Recent links of note:
“Cataloguing Egon Schiele: a digital work in progress”
David D’Arcy, The Art Newspaper
The expressionist painter Egon Schiele died of influenza one hundred years ago at the age of twenty-eight, leaving behind an impressive body of work that is still being catalogued today. Many of the Vienna-based artist’s works were later looted by the Nazis, and their provenance came under dispute after World War II. So Jane Kallir, whose grandfather published the first catalogue raisonné of Schiele’s oils in 1930, is attempting to combine and clean up this catalogue and two others that have been created in the past century—by putting them all online. Kallir’s project presents an upside to the digital revolution: a book of Schiele’s works would be expensive, unwieldy, and likely out of date before it hit the shelves, but an online archive can be kept current “in real time,” Kallir says. Currently, the site hosts Schiele’s oils, prints, and sculptures, with his drawings and watercolors forthcoming in 2019. For more on Schiele, read Andrew L. Shea’s review of a recent show of works by Schiele and Gustav Klimt at the Neue Galerie in New York and Karen Wilkin’s earlier essay on an exhibition of his works at the Museum of Modern Art.
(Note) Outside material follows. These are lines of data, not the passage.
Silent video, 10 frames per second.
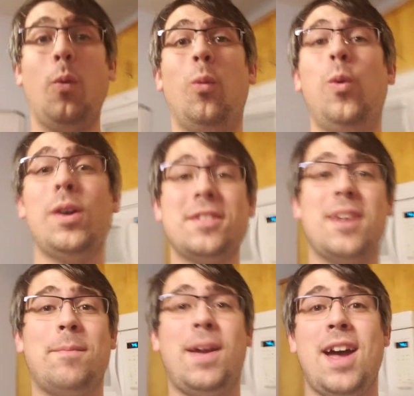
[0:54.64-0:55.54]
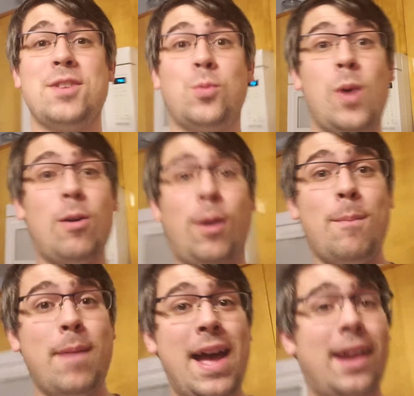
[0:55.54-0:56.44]
What's up guys,
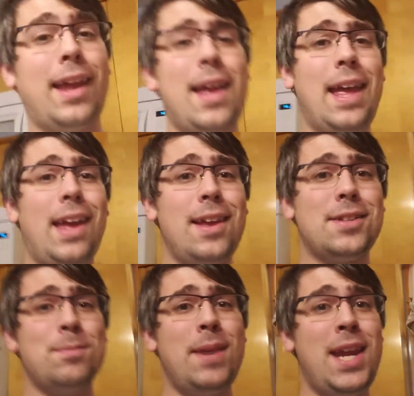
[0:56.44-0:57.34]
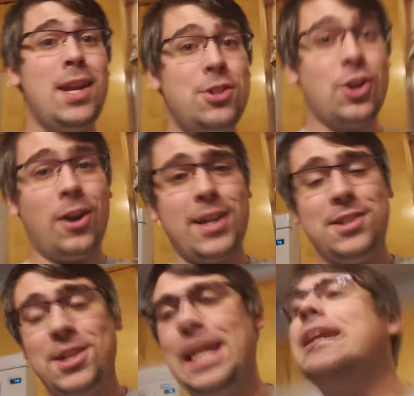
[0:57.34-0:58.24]
welcome back. It's me, Johnny
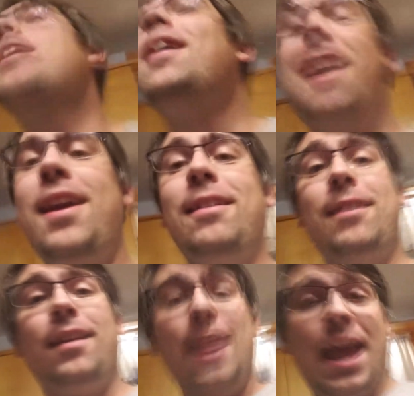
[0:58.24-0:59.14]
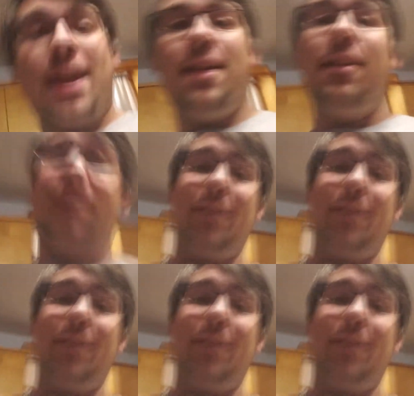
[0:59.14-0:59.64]
G, and today,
John Banville, Literary Review
In his new biography, Mad, Bad, Dangerous to Know, the writer Colm Tóibín follows his literary patrimony back to Dublin, where Wilde, Yeats, and Joyce, that great trinity of Irish writers, were born. Although artistic talent can’t be traced entirely to one’s inheritance, whether genetic or cultural, there is much in this triple biography of these writers’ fathers that points directly to the sons’ later work. Sir William Wilde emerges as the “Eminent Victorian” (as his chapter’s title puts it), a doctor eventually outed for sexual scandal. The painter John B. Yeats—unsurprisingly for the father of a man who created mythologies, religions, and entire worlds in his writing—was a lay art theorist and magnificent letter writer who fleshed out an entire aesthetic program in his letters to his son. And John Stanislaus Joyce plays the role of the drunkard, leading James to write a line that continues to resonate for Irish writers, including Tóibín: “It’s sad and old it’s sad and weary I go back to you, my cold father, my cold mad father, my cold mad feary father . . . ” Look for Richard Tillinghast’s review of the book in an upcoming issue.
“The Green Room podcast: Auctions, sculptures, and horse flesh—the best art exhibitions in 2018”
Dominic Green, James Panero, Benjamin Riley, and Andrew L. Shea, Spectator USA
Delacroix at the Met, Corot at the National Gallery, and the five-hundredth anniversary of Tintoretto’s birth—2018 was a great year for art, with excellent exhibitions at galleries large and small. Dominic Green hosts our own James Panero, Benjamin Riley, and Andrew L. Shea in his Green Room podcast, rounding up this year’s best in art (and its worst: Pulitzer Prize–winner Jerry Saltz’s recent cover story in New York magazine comes under fire, as well).